Sie hatten es die ganze Autofahrt hier her geplant:  dass sie in einer Skigruppe sind und wie sie zusammen die Pisten pesen, am liebsten die kleinen Geheimen, zwischen den Tannen hindurch. Es war letztes Jahr so gewesen und für sie war klar, dass es dieses Jahr wieder so sein würde. Verrückt wie ein Erlebnis eine Sache für Kinder in Stein meißelt. Dann war die erste Skistunde da – und die beiden in einer Gruppe. Dann aber meinte der Skilehrer nach dem Probefahren, dass einer von beiden in die nächst höhere Gruppe wechseln solle…

Erst lange Gesichter bei beiden. Dann stolzes Lächeln bei einem. Und Verzweiflung im Gesicht des anderen. Ich lächelte ihm über den Schnee und die Absperrung hindurch zu. Ich presste die Lippen zusammen, so sehr litt ich mit.

„Ich glaube, eigentlich sind sie beide echt gleich gut!“, meinte mein Mann. Ich zuckte mit den Schultern. „Aber wir machen die Gruppen ja nicht!“, raunte ich.  Er nickte sofort: „Nein, das machen wir nicht!“

Auf keinen Fall wollte ich zum Skilehrer gehen und ihm vorschlagen, den zweiten auch in die bessere Gruppe zu schicken. Auf keinen Fall. So viele Eltern um mich herum taten genau das, glaubten so viel mehr über die Skifahrkünste ihrer Kinder zu wissen, als die Skilehrer.

Mittags kam ein Sohn grinsend auf mich zu, wir klatschen ein. „Und, wie war’s?“, fragte ich. „Super!“ meinte er. Ich klopfte ihm auf die Schulter.

Der zweite kam langsam auf mich zu, hängender Kopf, hängende Schultern. „Komm mal her!“, flüsterte ich und setzte mich mit ihm auf eine Bank. Ich hatte vorher überlegt, was ich sagen würde. Ob ich es aufs Alter schieben sollte oder ihm sogar raten sollte, sich anzustrengen, um dann vielleicht doch noch die Gruppen wechseln zu können. Ich hatte überlegt, ob ich ihm erklären sollte, dass zwei Gruppen auch eine dicke Chance sind, zum Beispiel um neue Freunde zu finden.

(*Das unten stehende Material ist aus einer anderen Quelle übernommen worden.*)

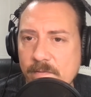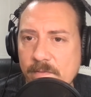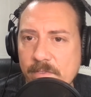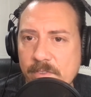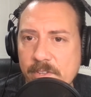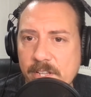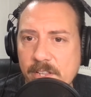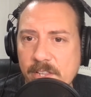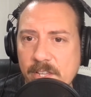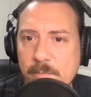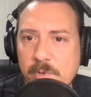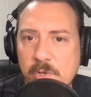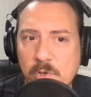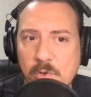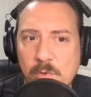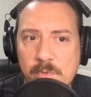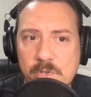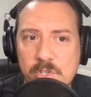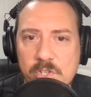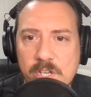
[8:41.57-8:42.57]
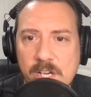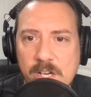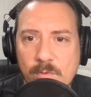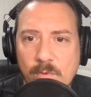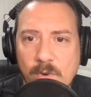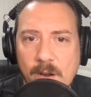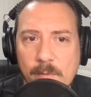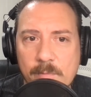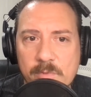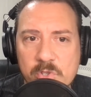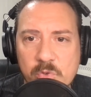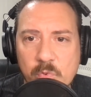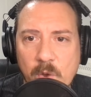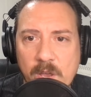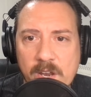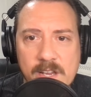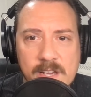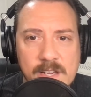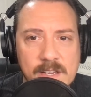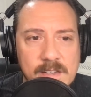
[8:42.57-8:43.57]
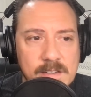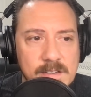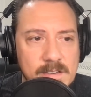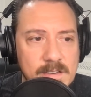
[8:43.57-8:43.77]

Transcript: elliptical machine where I'm sweating and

Aber ich sagte nichts. Ich drückte ihn ganz fest. Streichelte ihm über die verschwitzten, vom Helm platt gedrückten Haare. Und dann sagte ich genau das, was ich die ganze Zeit von meinem Hüttenplatz aus gedacht hatte: „Ich hatte heute so einen Spaß, dir beim Skifahren zuzusehen!“

Er schwieg. Dann lächelte er.

Ich wollte ihm später noch so viel mehr sagen. Zum Beispiel, dass es für mich am Allerwichtigsten ist, dass er Spaß hat. Dass es mir völlig egal ist, wie gut, technisch astrein oder schnell er bereits fährt. Es war nicht nötig. Er stand auf, rannte an unseren Mittagstisch, klatschte auf dem Weg mit einem Mädchen aus seiner Skigruppe ab. Und wir redeten danach nicht einmal mehr darüber, dass irgendetwas anders sein könnte.

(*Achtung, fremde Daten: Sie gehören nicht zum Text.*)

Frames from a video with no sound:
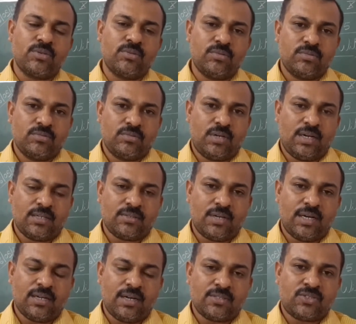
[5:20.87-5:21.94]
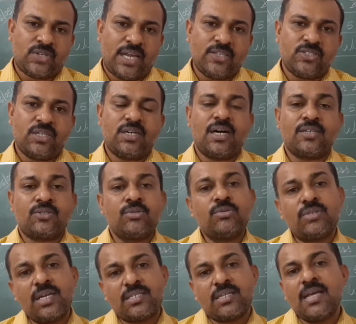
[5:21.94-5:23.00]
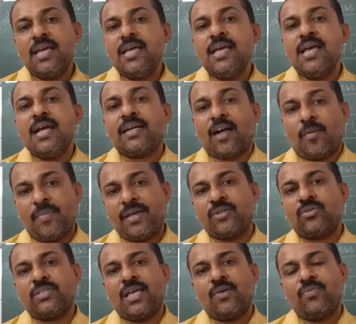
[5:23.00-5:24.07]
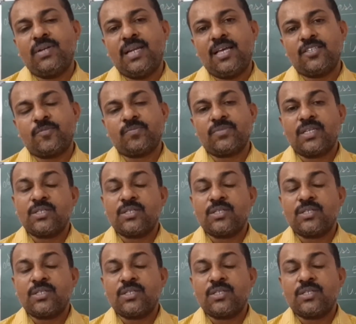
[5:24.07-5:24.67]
So a stranger, a tourist coming to their village,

Erst später entdeckte ich im Internet diesen spannenden Artikel zum Thema Eltern sein und Kindersport. Ich glaube eigentlich, André und ich sind da beide ziemlich entspannt, aber ich erinnere tatsächlich, dass mein Mann ab und zu erwähnte, wie anstrengend er die Rückfahrten von Fußballspielen manchmal empfand.

„Ich liebe es, dich spielen zu sehen!“ Was für eine liebevolle, absolut sportliche Rückmeldung.